Blogademia

Friday, December 05, 2003

Lots Done, Lots Still To Do

So obviously it's been a busy week, yeah. I've done quite a bit, learned an amount and come closer to getting procedures finalised. Biggest lesson of the week: things ALWAYS take longer than you think they will.

So last weeks meeting was a technical meeting. I met with my second supervisor to discuss the software I had been looking at, that she had been involved in:

< longstory >
The software was of no use.
< /cutshort >

It just wasn't really appropriate for what I wanted it for. However, coincidentally (and there will be a few of those in this post) a friend of my office mates' had been in visiting the day previously and had downloaded an XML toolkit, < oXygen/ >. So we thought we'd take a look at that. Lo and behold, they do a Linux version. Champion.

Dowload. Install. Load.

It really was that simple. Initial impressions are that it certainly looks nice. And it seemed to have this option whereby if I highlighted a block of text, then I could chose to surround it in a tag, selected from a list. This is exactly what I want. Some tagging will be automatic (the more the merrier) but I will need to do much of it by hand. This click 'n' pick technique is just what I'm looking for: I thought by hand meant literally that, traversing each text and hand coding every tag.
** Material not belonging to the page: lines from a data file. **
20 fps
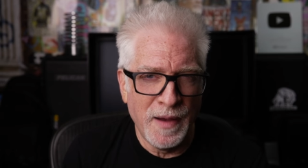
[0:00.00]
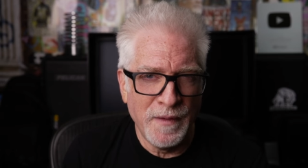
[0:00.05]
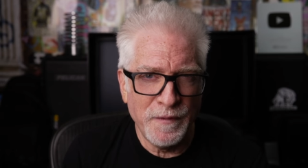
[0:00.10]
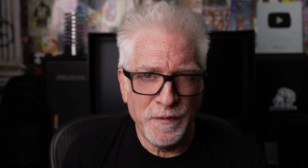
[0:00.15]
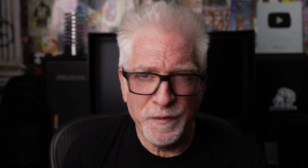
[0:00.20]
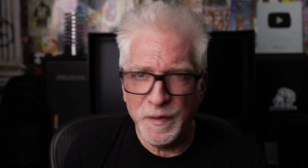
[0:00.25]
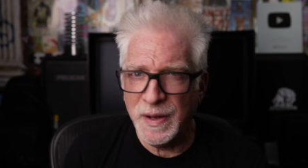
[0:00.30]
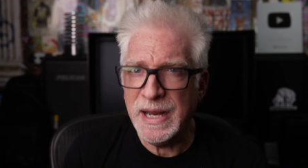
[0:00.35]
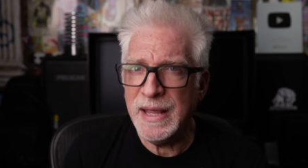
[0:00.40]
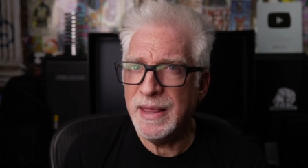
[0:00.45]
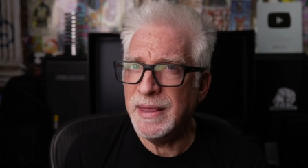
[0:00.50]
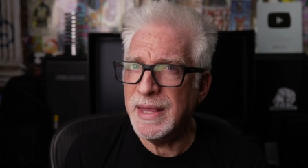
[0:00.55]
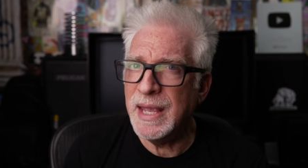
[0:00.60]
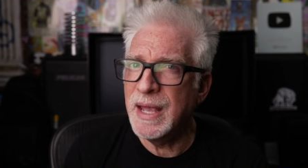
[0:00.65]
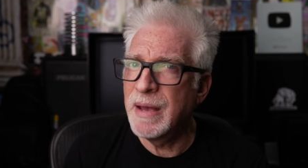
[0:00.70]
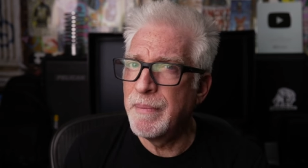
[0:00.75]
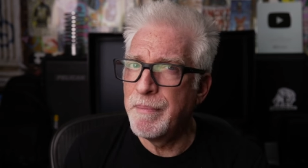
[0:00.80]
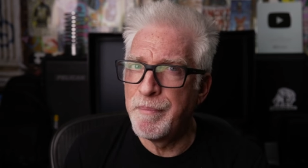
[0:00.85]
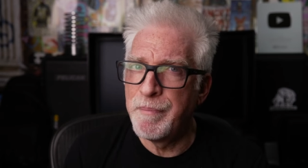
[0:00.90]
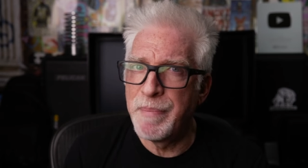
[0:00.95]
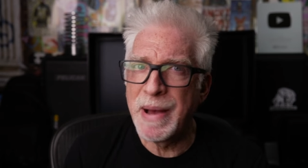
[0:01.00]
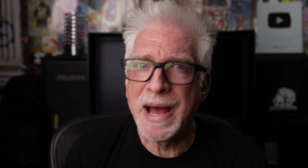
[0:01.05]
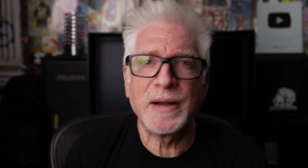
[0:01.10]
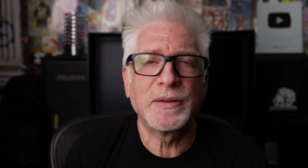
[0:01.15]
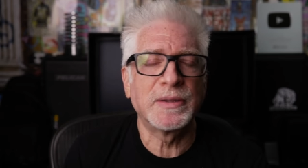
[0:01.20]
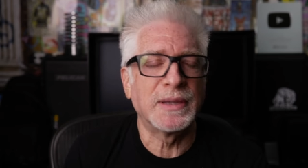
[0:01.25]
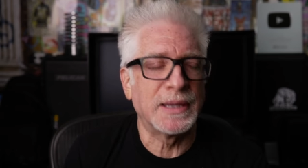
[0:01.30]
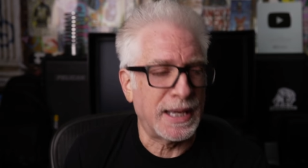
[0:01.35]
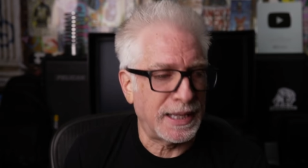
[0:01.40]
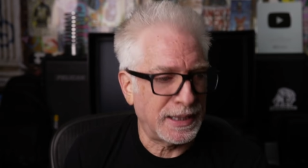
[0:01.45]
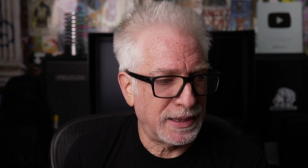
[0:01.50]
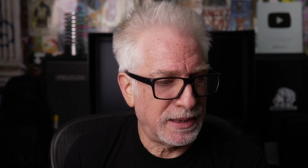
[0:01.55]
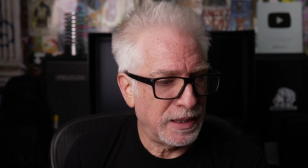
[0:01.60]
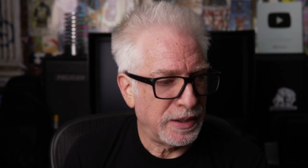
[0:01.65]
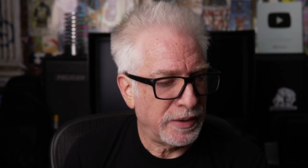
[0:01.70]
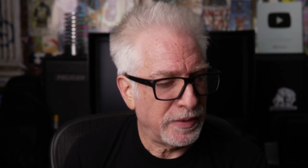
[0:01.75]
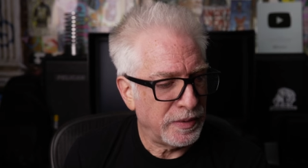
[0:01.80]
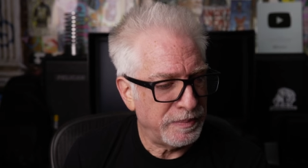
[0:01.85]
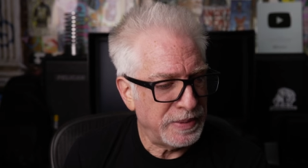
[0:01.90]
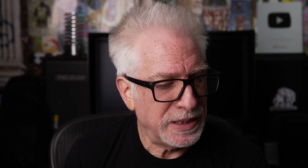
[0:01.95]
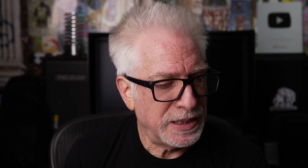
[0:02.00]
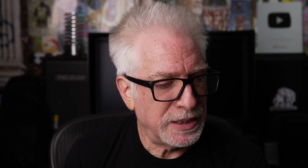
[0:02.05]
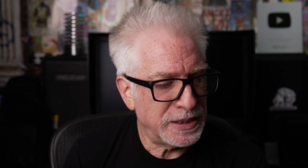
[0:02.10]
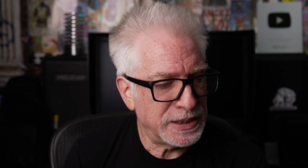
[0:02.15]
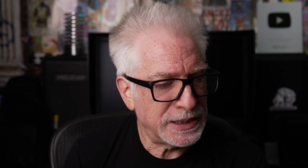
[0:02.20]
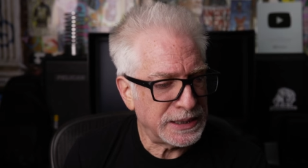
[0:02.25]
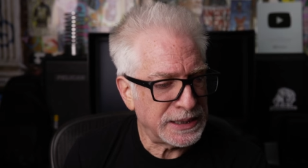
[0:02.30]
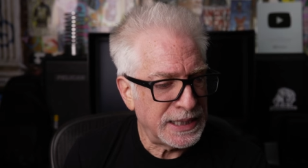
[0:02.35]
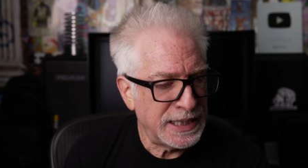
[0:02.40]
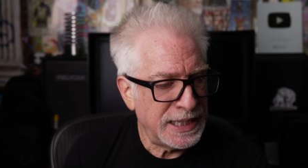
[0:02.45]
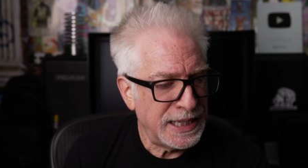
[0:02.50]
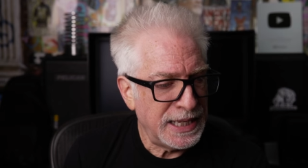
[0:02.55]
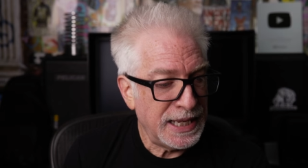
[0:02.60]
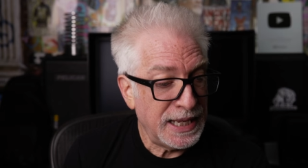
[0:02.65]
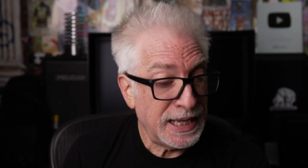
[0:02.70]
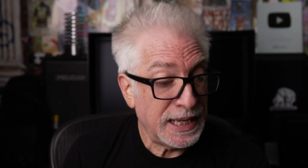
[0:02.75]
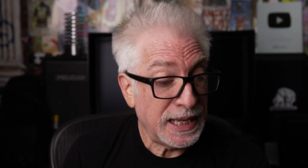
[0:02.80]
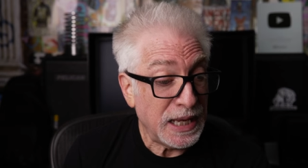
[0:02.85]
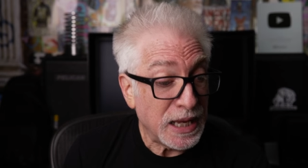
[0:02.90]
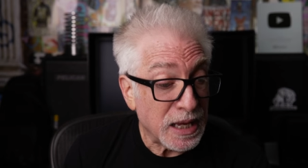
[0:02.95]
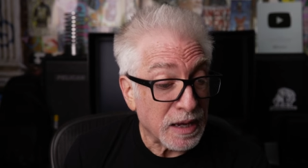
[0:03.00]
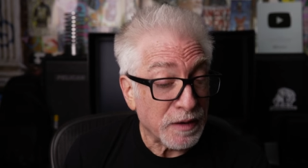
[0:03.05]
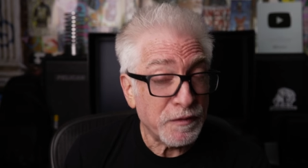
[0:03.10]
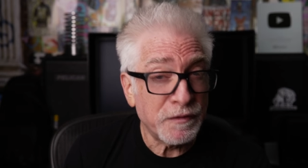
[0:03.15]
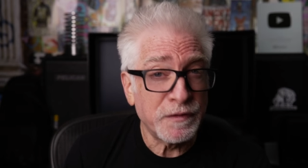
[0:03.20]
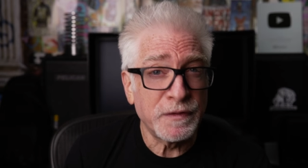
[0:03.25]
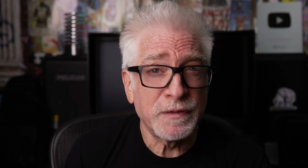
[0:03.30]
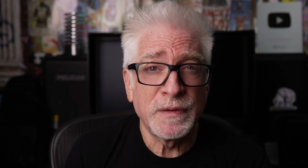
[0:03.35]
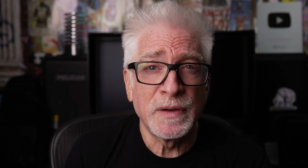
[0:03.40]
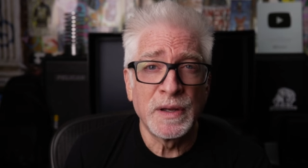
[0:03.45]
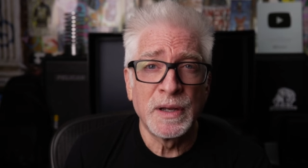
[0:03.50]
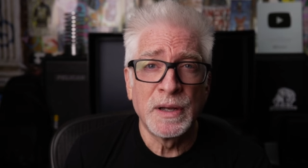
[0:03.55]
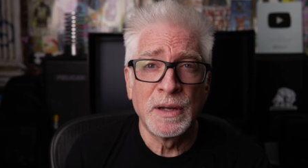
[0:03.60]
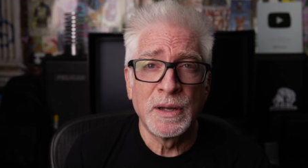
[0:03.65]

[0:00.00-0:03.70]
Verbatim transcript: Funny thing about that, though, because if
So, the next problem: how to extend the list of available tags to include those I wish to use. I perused the Users Manual, but it was just that: It told you how to use the tool, the menus, the options, how not actually what you did to make things work. It was assumed you knew that part. Rats.

Then, by coincedence, a new office mate showed up. There wasn't really anywhere for him to be, but we had a chat anyway (I did my Masters with him). Turns out, he's done a bit of XML. So he knows all about what is involved. I need two things:

In order to do the automatic tagging, i need to perform an XSL Transform. This is a series of stylistic operations which will allow me to find all the HTML tags I need, and turn them into my form of tagging. XSLTs work on XML files, which is handy because it's what I need out, but it's also what i can put in: < oXygen/ > can import HTML files, resulting in XHTML, and tidy can output in that format (XHTML effectively being HTML files in XML form).
I need a Document Type Definition, or DTD. These define the building blocks of an XML files, it defines the grammar of your tag structure. It turns out that once I create this file, I can create an XML file in < oXygen/ > using said file, and there are my tags ready to be used. Wicked.
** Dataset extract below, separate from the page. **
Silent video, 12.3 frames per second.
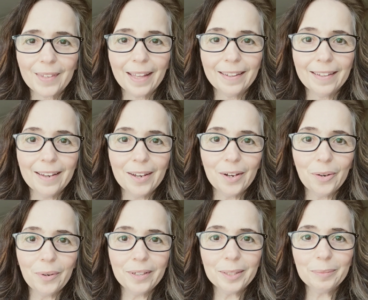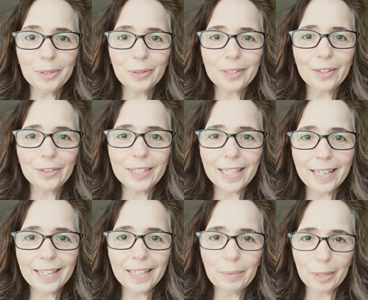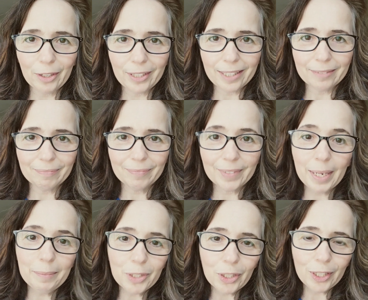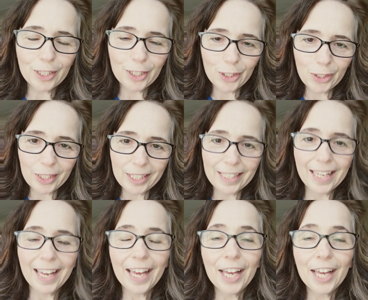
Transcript: Hello, welcome to another day in America. I'm Dawn, attorney.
So off I set, using the links I've made above, to teach myself the fundamentals of XSLT and DTD writing. Obviously, with the transform coming first in the process, I got on with writing my DTD.

Armed with my new knowledge, I went for my meeting yestreday. It was disappointing the number 1 supervisor didn't show up, but thats obviously the perogative of busy senior academics. Number 2 supervisor and, for some reason, given that were each had our own offices, and the coffee room was real close, opted to sit outside number 1's office. That's right, we had a meeting in the corridor.

But what a good meeting it was. We looked over my DTD so far, and discussed what more should go in it, and what the XSLT should cover. We settled on the fact that I should keep absolutely as much surface data as I can, and then remove all remaining HTML, because as much as I wanted to keep it, we couldn't actually come up with a reason why. The only argument to be made was that it would help with that tagging, but if while tagging the stripped down XML file, I have the HTML file open in a browser, I can use that to help.

I've still not entirely settled on one aspect of my DTD, but all that affects is for the later extraction (another XSLT) of the raw plain text from the file for the linguistic analysis. And of course, there is a chance I will discover some feature in a blog that I've not yet thought of, and I will need to evolve my DTD, but that shouldn't be too much problem.

Well, that's pretty much the work I've been doing this past week, as far as I can remember. There are a couple more things I'd like to say, but i'm going to put them in seperate posts, for reasons that shall become clear.

- posted by scott @ 4:07 pm